OpenAI Secures An Agreement To Use Reddit Data To Train Ai

Home AI in Business OpenAI Secures An Agreement To Use Reddit Data To Train Ai
OpenAI Secures An Agreement To Use Reddit Data To Train Ai

OpenAI recently completed an agreement with Reddit to access the platform’s large collection of data to improve AI model development. The collaboration announced on the OpenAI blog, aims to leverage Reddit’s wealth of dynamic, structured, and original data, such as posts and comments. This data will help improve and refine OpenAI’s AI capabilities, including ChatGPT, the organization’s advanced conversational AI. In addition, the partnership will explore new AI features for Reddit’s community and moderators.


Continuing the collaboration, OpenAI will also act as an advertising partner of Reddit. OpenAI expressed its intentions in a statement, saying, “Through the use of our AI technologies, Reddit can significantly improve the site’s interaction, providing a great experience for all users.”


OpenAI has negotiated various content licensing agreements with organizations ranging from media repositories to journalistic publications. However, the deal is particularly notable because of OpenAI CEO Sam Altman’s significant personal investment in Reddit, where he is the third-largest shareholder and former board member. Despite the potential conflict of interest, OpenAI clarified that the deal was led by its chief operating officer, Brad Lightcap, and was approved by independent board members.


As Reddit evolves as a public company, it views such data licensing mechanisms as key to its strategic development. In its IPO filings, Reddit disclosed data licensing contracts with several major firms, including Google, that are collectively valued at more than $200 million. In its first public earnings report, Reddit noted a 450% increase in non-advertising revenue from last year, largely due to these licensing deals. Reddit shares jumped 11% in after-hours after the OpenAI partnership was announced.
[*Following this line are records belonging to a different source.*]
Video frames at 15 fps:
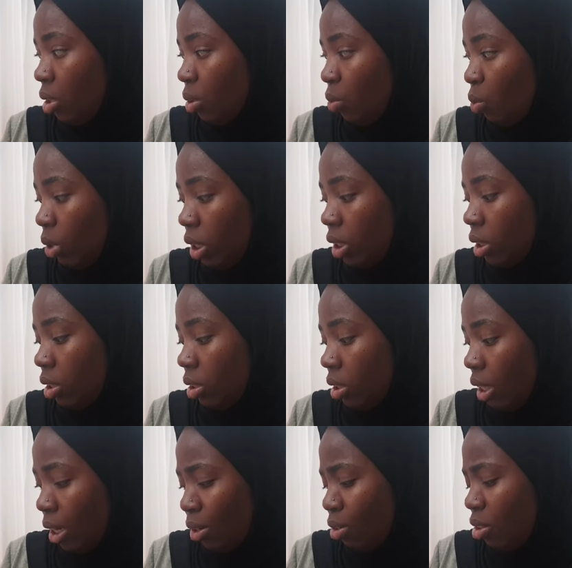With they're
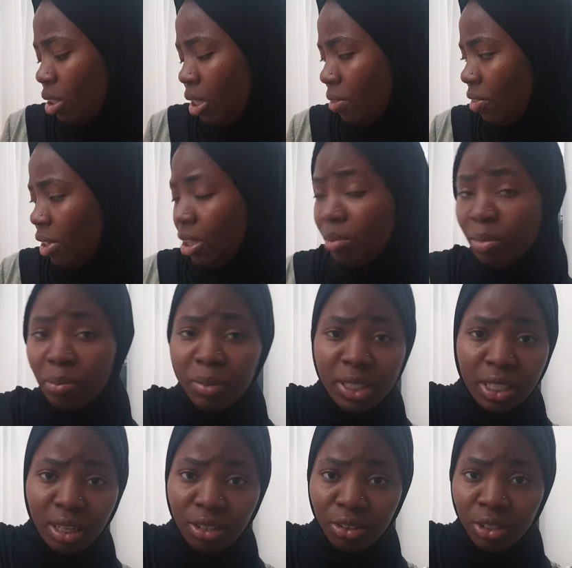going to definitely be
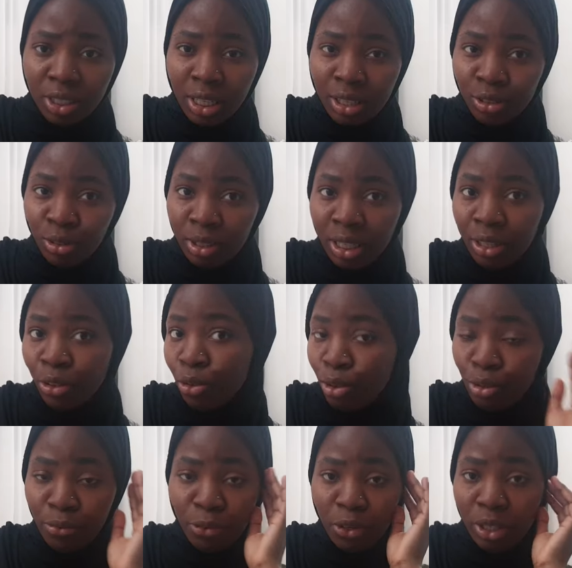miscellaneous. They're not going to
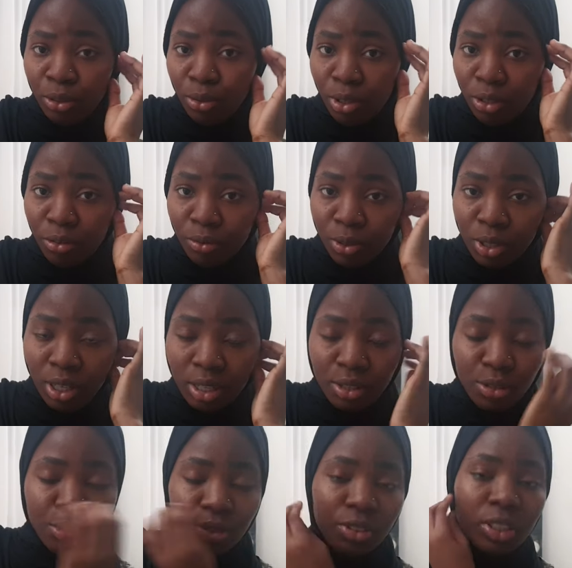fall into any of those
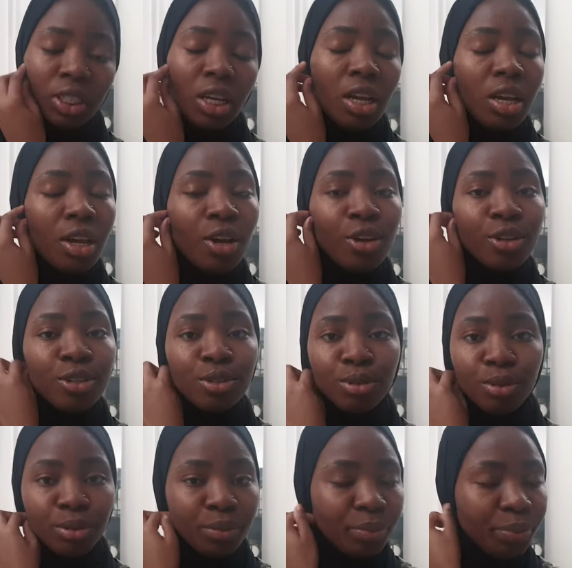categories.
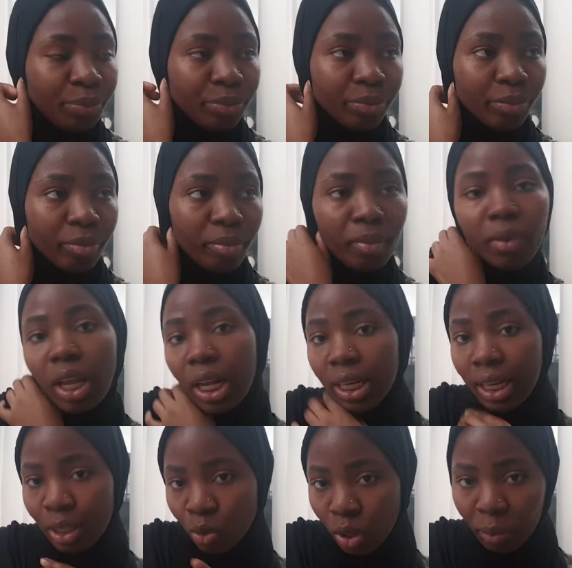So
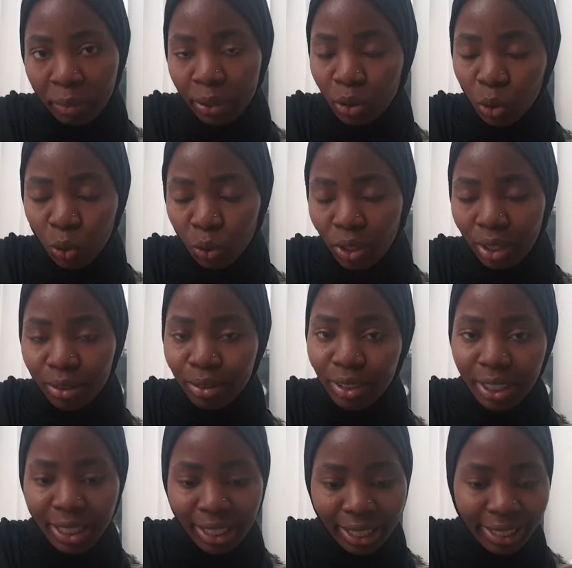that's what I'm going to do now.
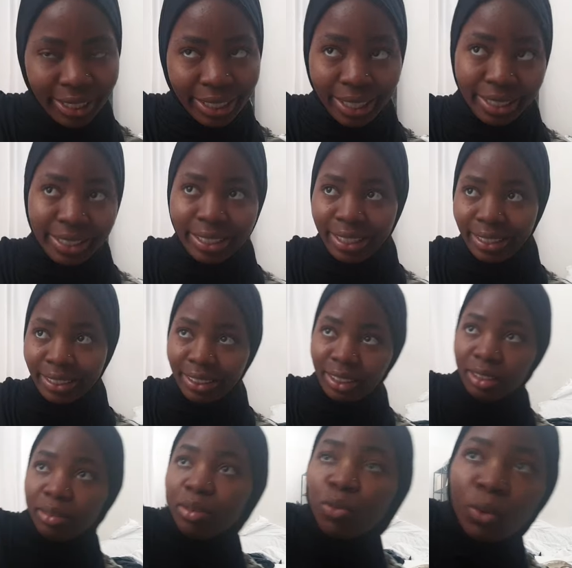Let's get started
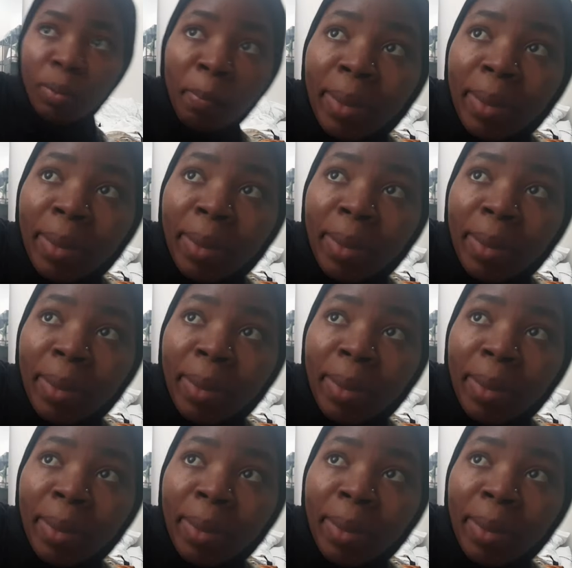with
During a recent earnings call, Reddit CEO Steve Huffman commented on the changing dynamics of internet content, highlighting the growing value of genuine human input amid the rise of machine-generated content. The remark underscores the importance of Reddit, a platform boasting more than a billion posts and more than 16 billion comments, a treasure trove for AI firms looking to train their models on rich, diverse data sets.


Reddit may face resistance from its user base over the use of their data. Reflecting on a similar scenario, Stack Overflow, a popular developer question-and-answer site, faced backlash from users after partnering with OpenAI to use data, leading to the removal and reinstatement of the community’s most popular posts under controversial circumstances.


Reddit itself has shown resistance to attempts by third parties to give users more control over their data. A recent example involved Vana, a blockchain startup that aimed to create a “DAO” (digital autonomous organization) for Reddit users to collectively manage their data. Reddit responded by shutting down Vana’s discussion forum and criticizing its approach to managing user data.